Delgado-Guay Marvin Omar, Parsons Henrique A, Hui David, De la Cruz Maxine G, Thorney Steven, Bruera Eduardo
Department of Palliative Care and Rehabilitation Medicine, The University of Texas MD Anderson Cancer Center, Houston, TX 77030, USA.
Am J Hosp Palliat Care. 2013 Aug;30(5):455-61. doi: 10.1177/1049909112458030. Epub 2012 Sep 4.
Caregivers of patients with advanced cancer often face physical, social, and emotional distress as well as spiritual pain. Limited research has focused on the spiritual aspects of caregivers' suffering in the palliative care setting.
We interviewed 43 caregivers of patients with advanced cancer in our palliative care outpatient clinic. We determined demographic characteristics, religious affiliation, and relationship to the patient. Levels of spirituality, religiosity, and spiritual pain were self-reported using numeric rating scales (0 = lowest; 10 = highest). The participants completed various validated questionnaires to assess sleep disturbances, psychosocial distress, coping skills, and quality of life (QOL).
The median age was 52 years (range, 21-83); 29 (67%) were women, 34 (78%) were white, 7 (17%) were African American, and 2 (5%) were Hispanic; 39 (91%) were Christian, 1 (2%) was Jewish, and 1 (2%) was agnostic; 37 (86%) were married; 18 (42%) were working full time; and 25 (58%) were spouses. All considered themselves spiritual, and 98% considered themselves religious, with median scores of 8 (interquartile range, 6-10) and 8 (interquartile range, 4-9), respectively. All the caregivers reported that spirituality and religiosity helped them cope with their loved one's illness, and many reported that spirituality and religiosity had a positive impact on their loved one's physical (58%) and emotional (76%) symptoms. Spiritual pain was reported by 23 (58%), with a median score of 5 (interquartile range, 2-8). Caregivers with spiritual pain had higher levels of anxiety (median 10 vs 4; P = .002), depression (6 vs 2; P = .006), and denial (3 vs 2; P = .01); more behavioral disengagement (3 vs 2; P = 0.011) more dysfunctional coping strategies (19 vs 16; P < .001) and worse QOL (70 vs 51; P < .001) than those who did not have spiritual pain.

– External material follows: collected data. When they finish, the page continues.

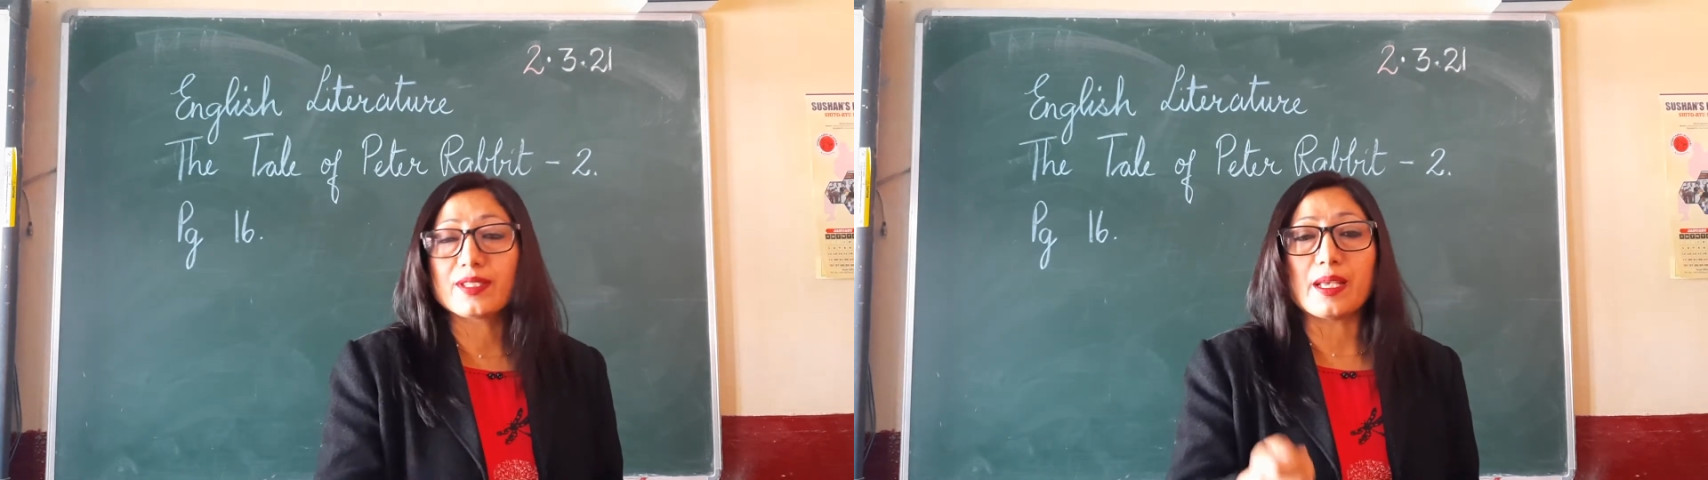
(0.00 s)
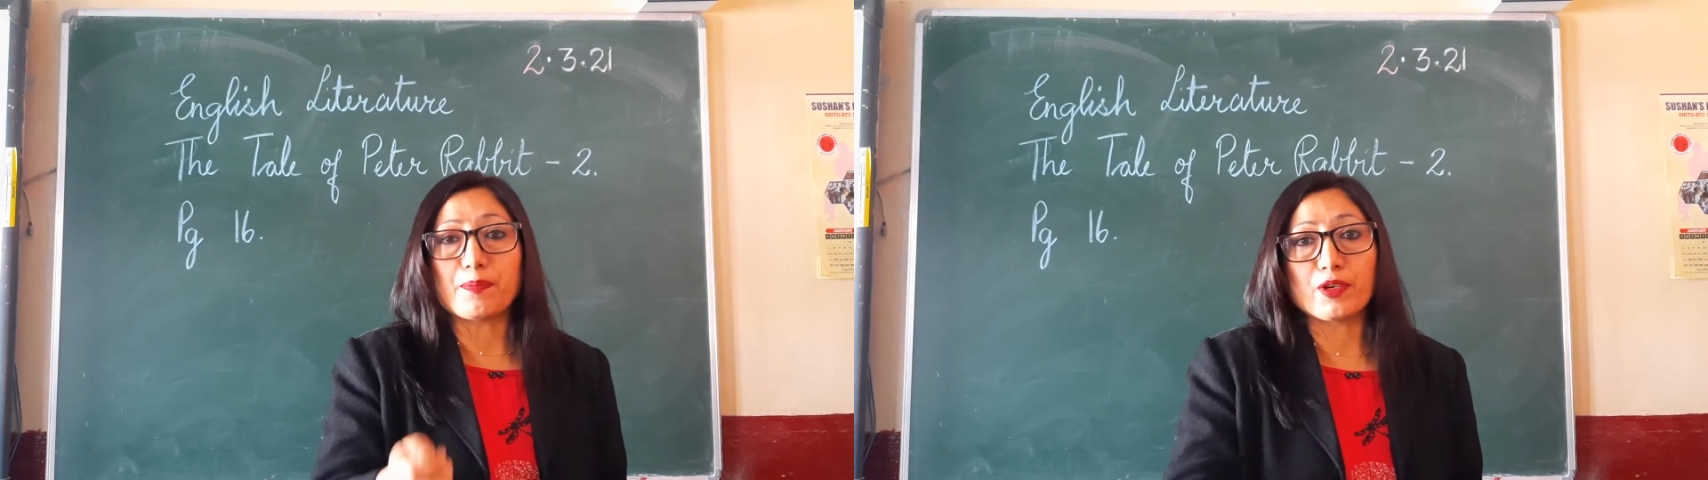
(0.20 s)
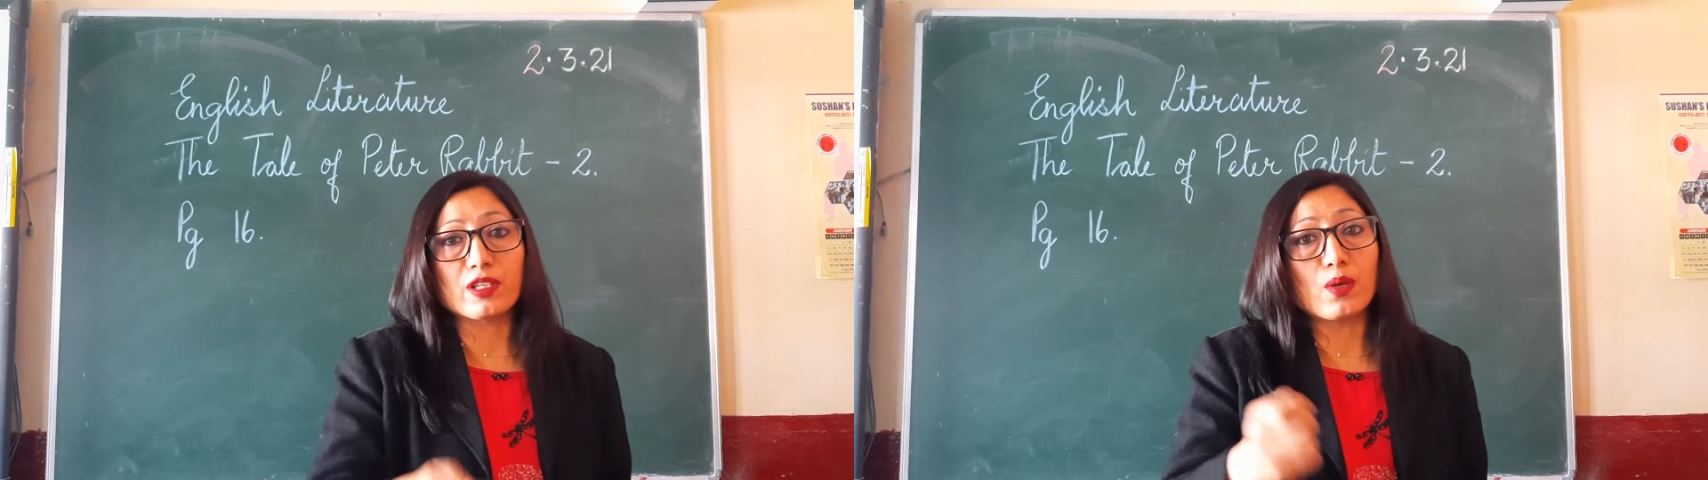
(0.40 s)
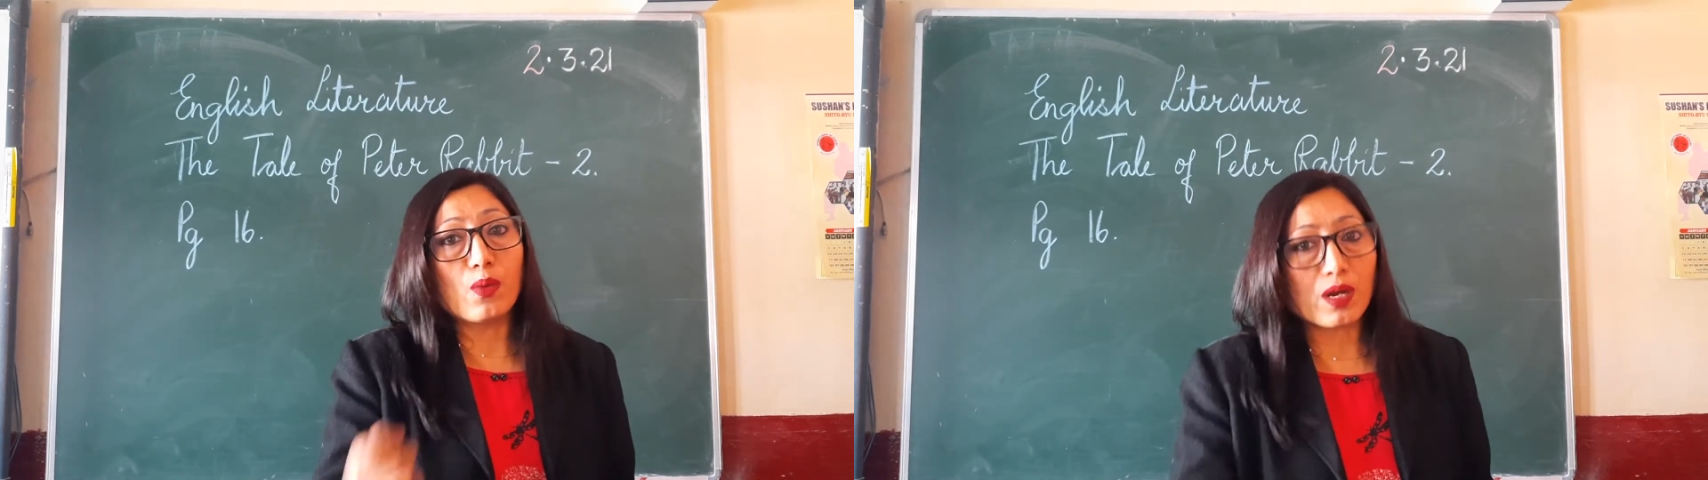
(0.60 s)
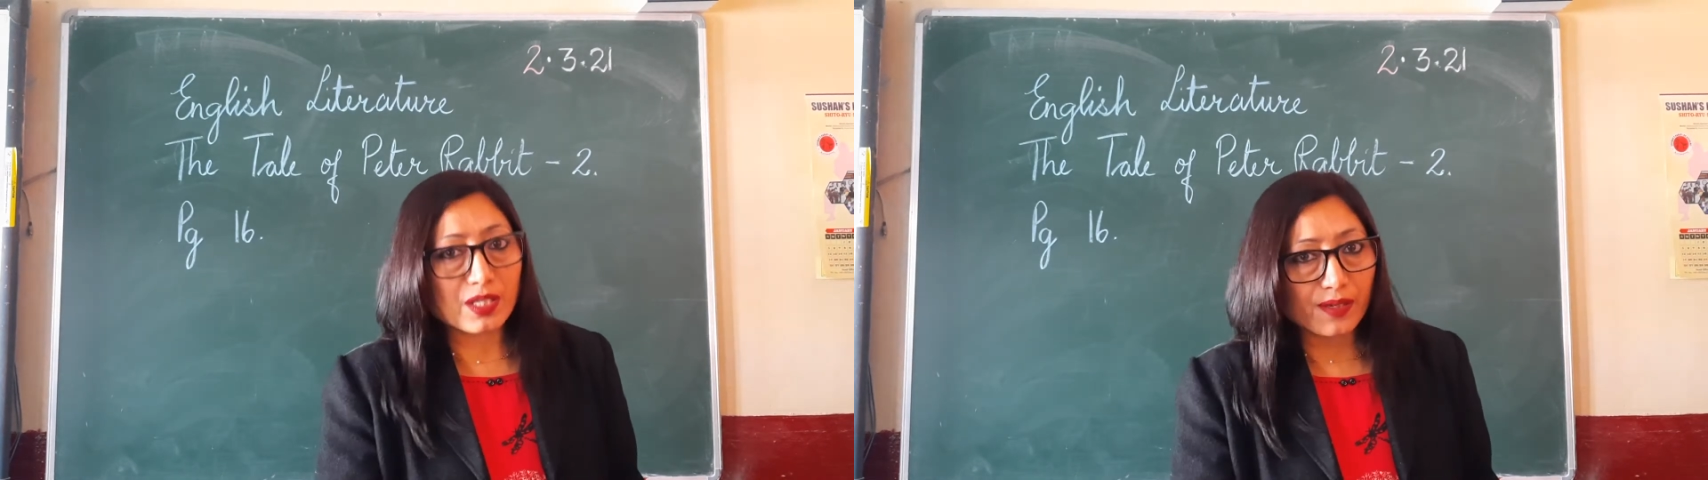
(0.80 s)
separate the
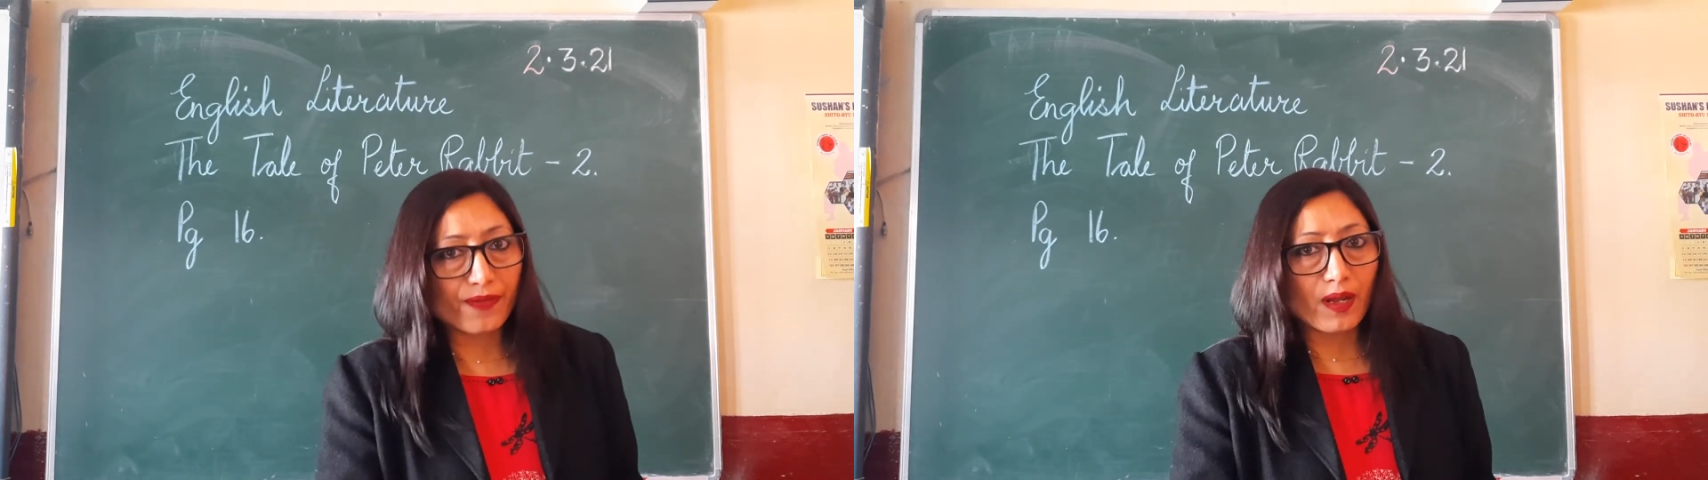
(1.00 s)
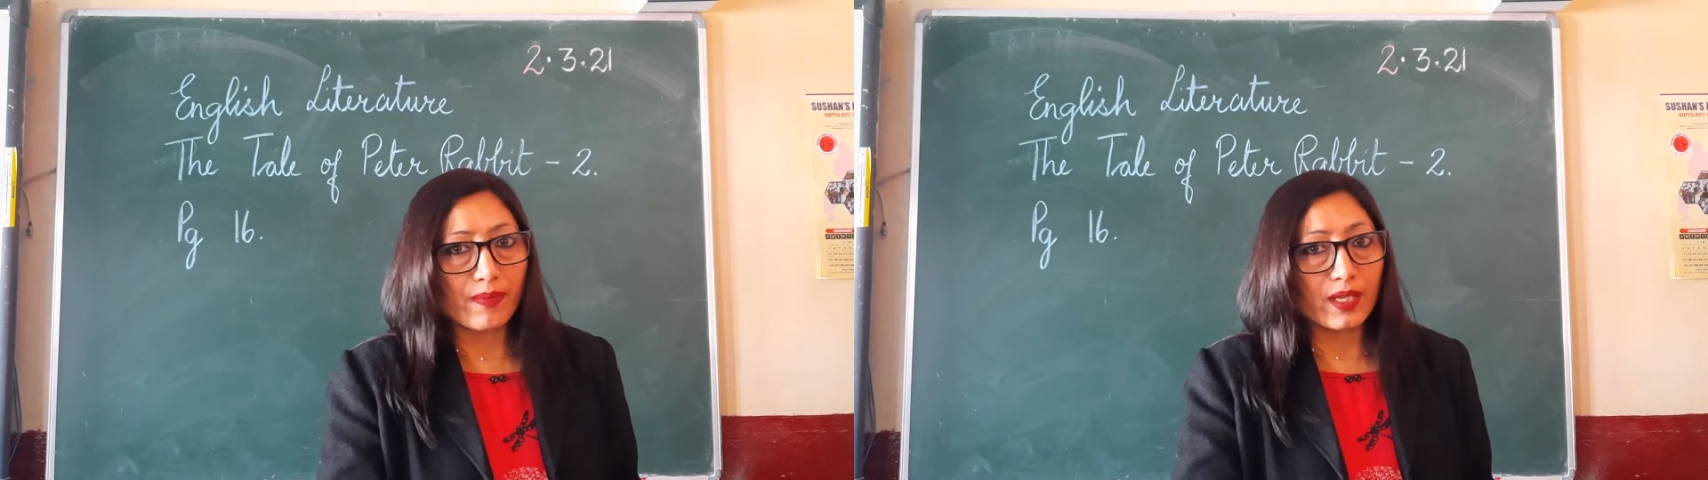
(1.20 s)
water from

The majority of caregivers of patients with advanced cancer considered themselves spiritual and religious. Despite this, there is high prevalence of spiritual pain in this population. Caregivers with spiritual pain experienced worse psychological distress and worse QOL. These findings support the importance of spiritual assessment of and spiritual support for caregivers in this setting.
晚期癌症患者的照顾者常常面临身体、社交和情感上的困扰以及精神痛苦。在姑息治疗环境中,针对照顾者痛苦的精神层面的研究有限。
我们对姑息治疗门诊中43名晚期癌症患者的照顾者进行了访谈。我们确定了人口统计学特征、宗教信仰以及与患者的关系。使用数字评分量表(0 = 最低;10 = 最高)自我报告精神性、宗教性和精神痛苦的程度。参与者完成了各种经过验证的问卷,以评估睡眠障碍、心理社会困扰、应对技巧和生活质量(QOL)。
年龄中位数为52岁(范围21 - 83岁);29名(67%)为女性,34名(78%)为白人,7名(17%)为非裔美国人,2名(5%)为西班牙裔;39名(91%)为基督教徒,1名(2%)为犹太教徒,1名(2%)为不可知论者;37名(86%)已婚;18名(42%)全职工作;25名(58%)是配偶。所有人都认为自己有精神信仰,98%的人认为自己有宗教信仰,中位数得分分别为8(四分位间距,6 - 10)和8(四分位间距,4 - 9)。所有照顾者都报告称,精神性和宗教性帮助他们应对亲人的疾病,许多人报告说精神性和宗教性对亲人的身体(58%)和情感(76%)症状有积极影响。23名(58%)报告有精神痛苦,中位数得分为5(四分位间距,2 - 8)。有精神痛苦的照顾者在焦虑(中位数10对4;P = 0.002)、抑郁(6对2;P = 0.006)和否认(3对2;P = 0.01)方面的水平更高;与没有精神痛苦的照顾者相比,有更多的行为脱离(3对2;P = 0.011)、更多功能失调的应对策略(19对16;P < 0.001)以及更差的生活质量(70对51;P < 0.001)。
大多数晚期癌症患者的照顾者认为自己有精神信仰和宗教信仰。尽管如此,这一人群中精神痛苦的患病率很高。有精神痛苦的照顾者经历了更严重的心理困扰和更差的生活质量。这些发现支持了在这种情况下对照顾者进行精神评估和提供精神支持的重要性。